### [YOUR ASSIGNMENT]
Pictures must not be copied, but every entry must be reproduced exactly.

DATA FOR THIS TASK Start Marker

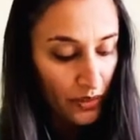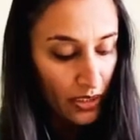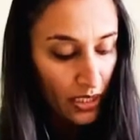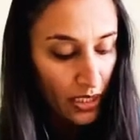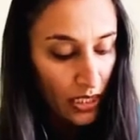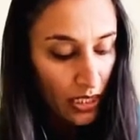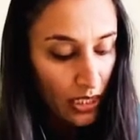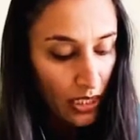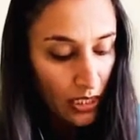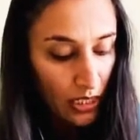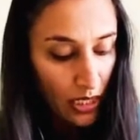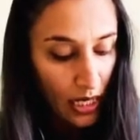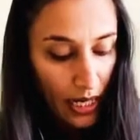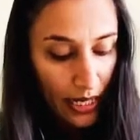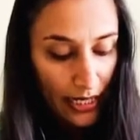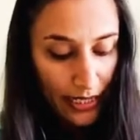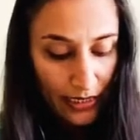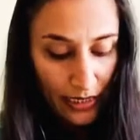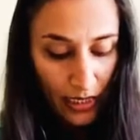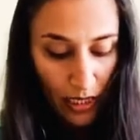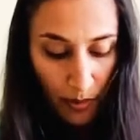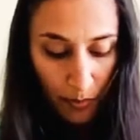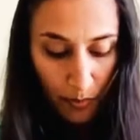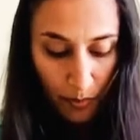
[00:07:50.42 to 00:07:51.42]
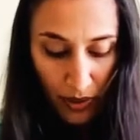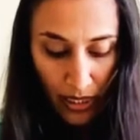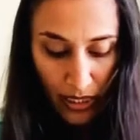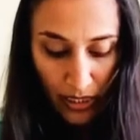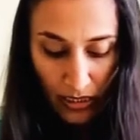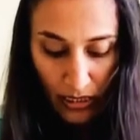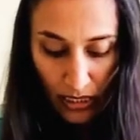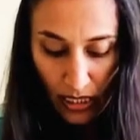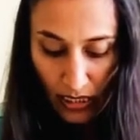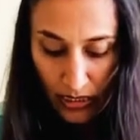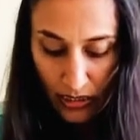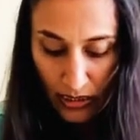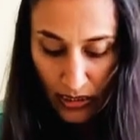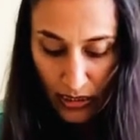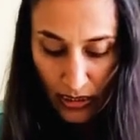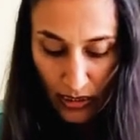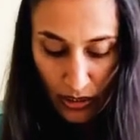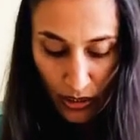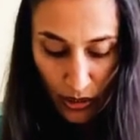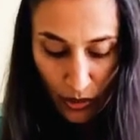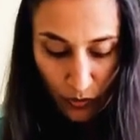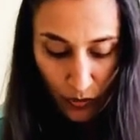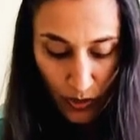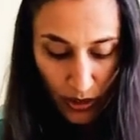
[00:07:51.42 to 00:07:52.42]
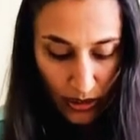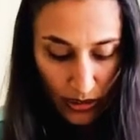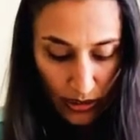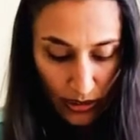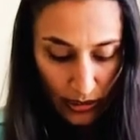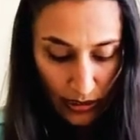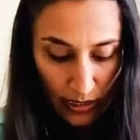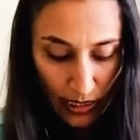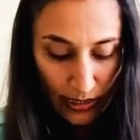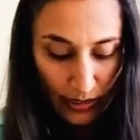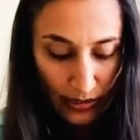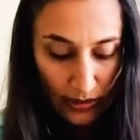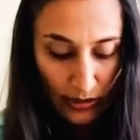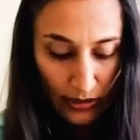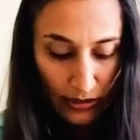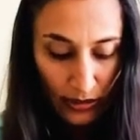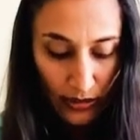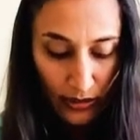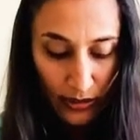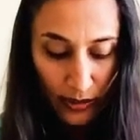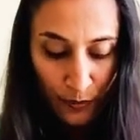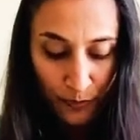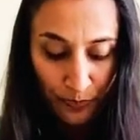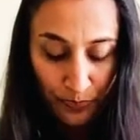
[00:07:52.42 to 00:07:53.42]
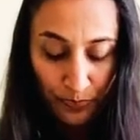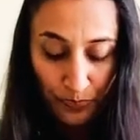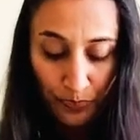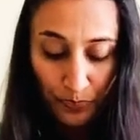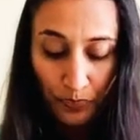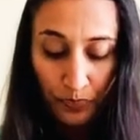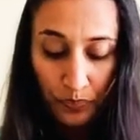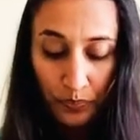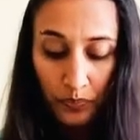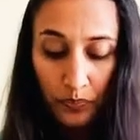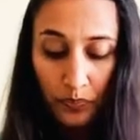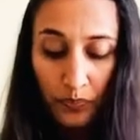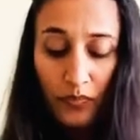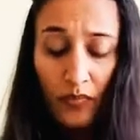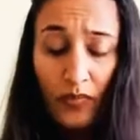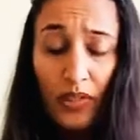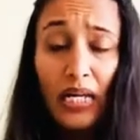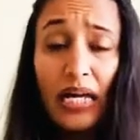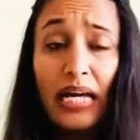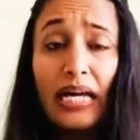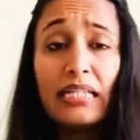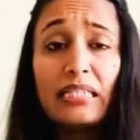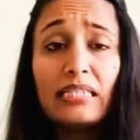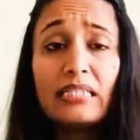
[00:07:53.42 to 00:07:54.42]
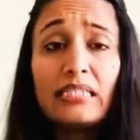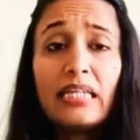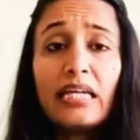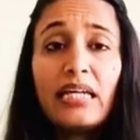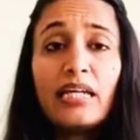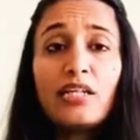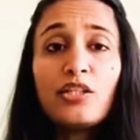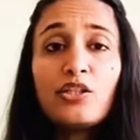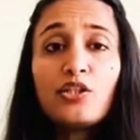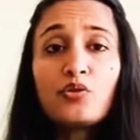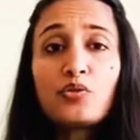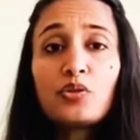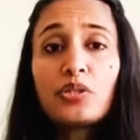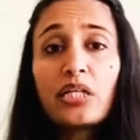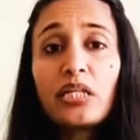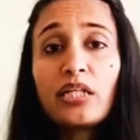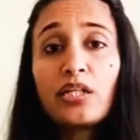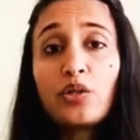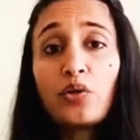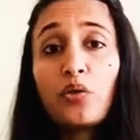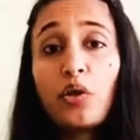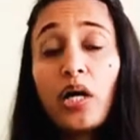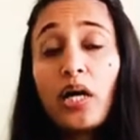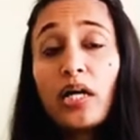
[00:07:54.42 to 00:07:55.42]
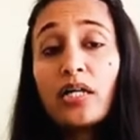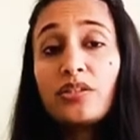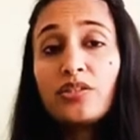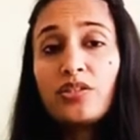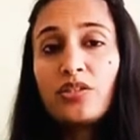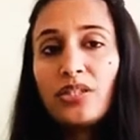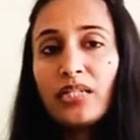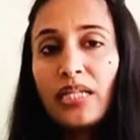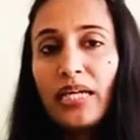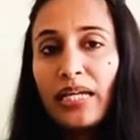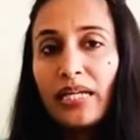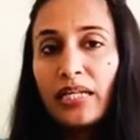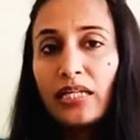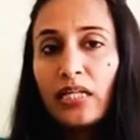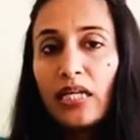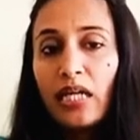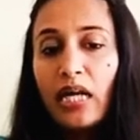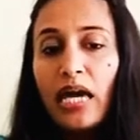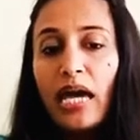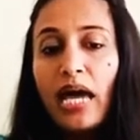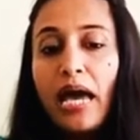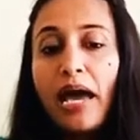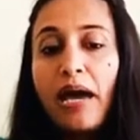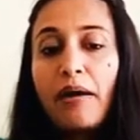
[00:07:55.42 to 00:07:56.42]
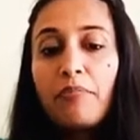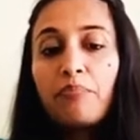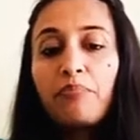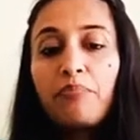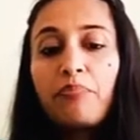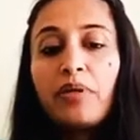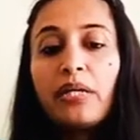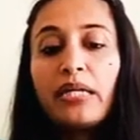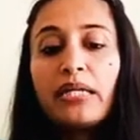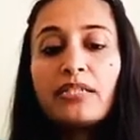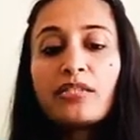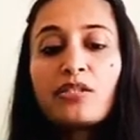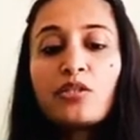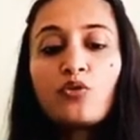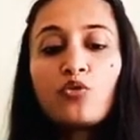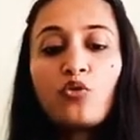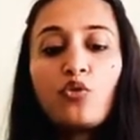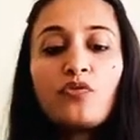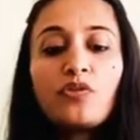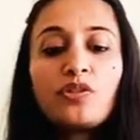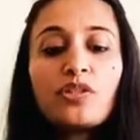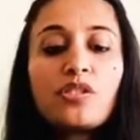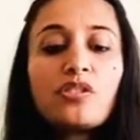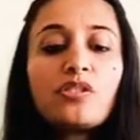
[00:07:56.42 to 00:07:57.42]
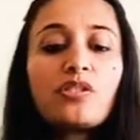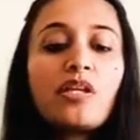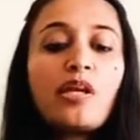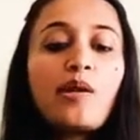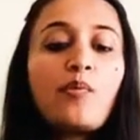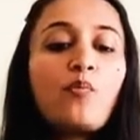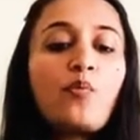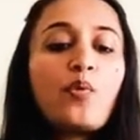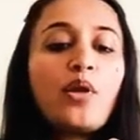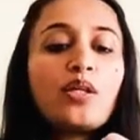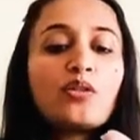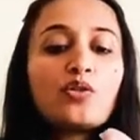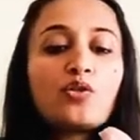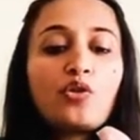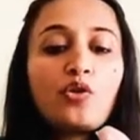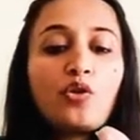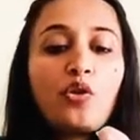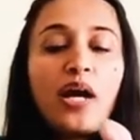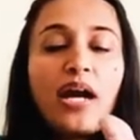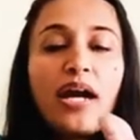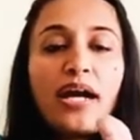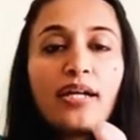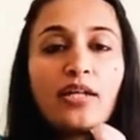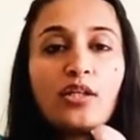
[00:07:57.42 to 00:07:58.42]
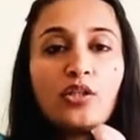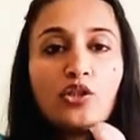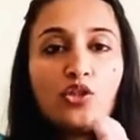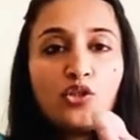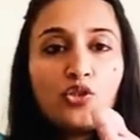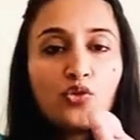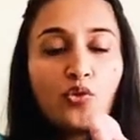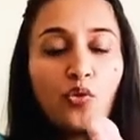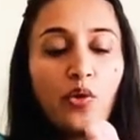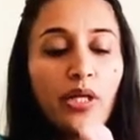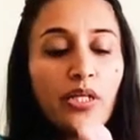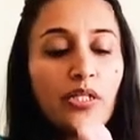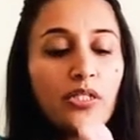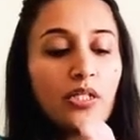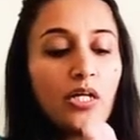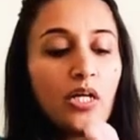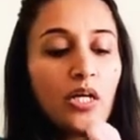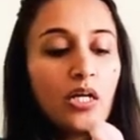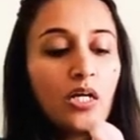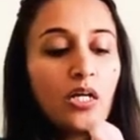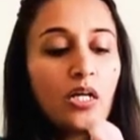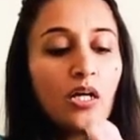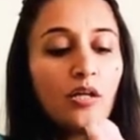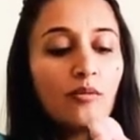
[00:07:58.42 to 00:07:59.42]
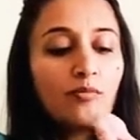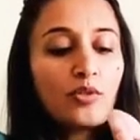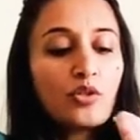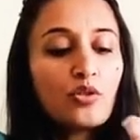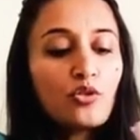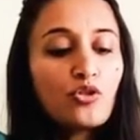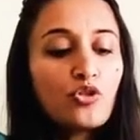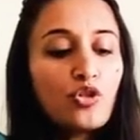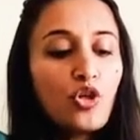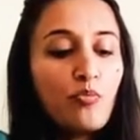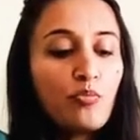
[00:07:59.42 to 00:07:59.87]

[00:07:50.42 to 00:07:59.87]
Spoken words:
line up at 90 degrees like this. And then you take your other leg and place it over the same way. So your ankle joint comes on top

DATA FOR THIS TASK End Marker

### [RESPONSE TO THIS TASK]
[00:07:50.42 to 00:07:51.42]
[00:07:51.42 to 00:07:52.42]
[00:07:52.42 to 00:07:53.42]
[00:07:53.42 to 00:07:54.42]
[00:07:54.42 to 00:07:55.42]
[00:07:55.42 to 00:07:56.42]
[00:07:56.42 to 00:07:57.42]
[00:07:57.42 to 00:07:58.42]
[00:07:58.42 to 00:07:59.42]
[00:07:59.42 to 00:07:59.87]

[00:07:50.42 to 00:07:59.87]
Spoken words:
line up at 90 degrees like this. And then you take your other leg and place it over the same way. So your ankle joint comes on top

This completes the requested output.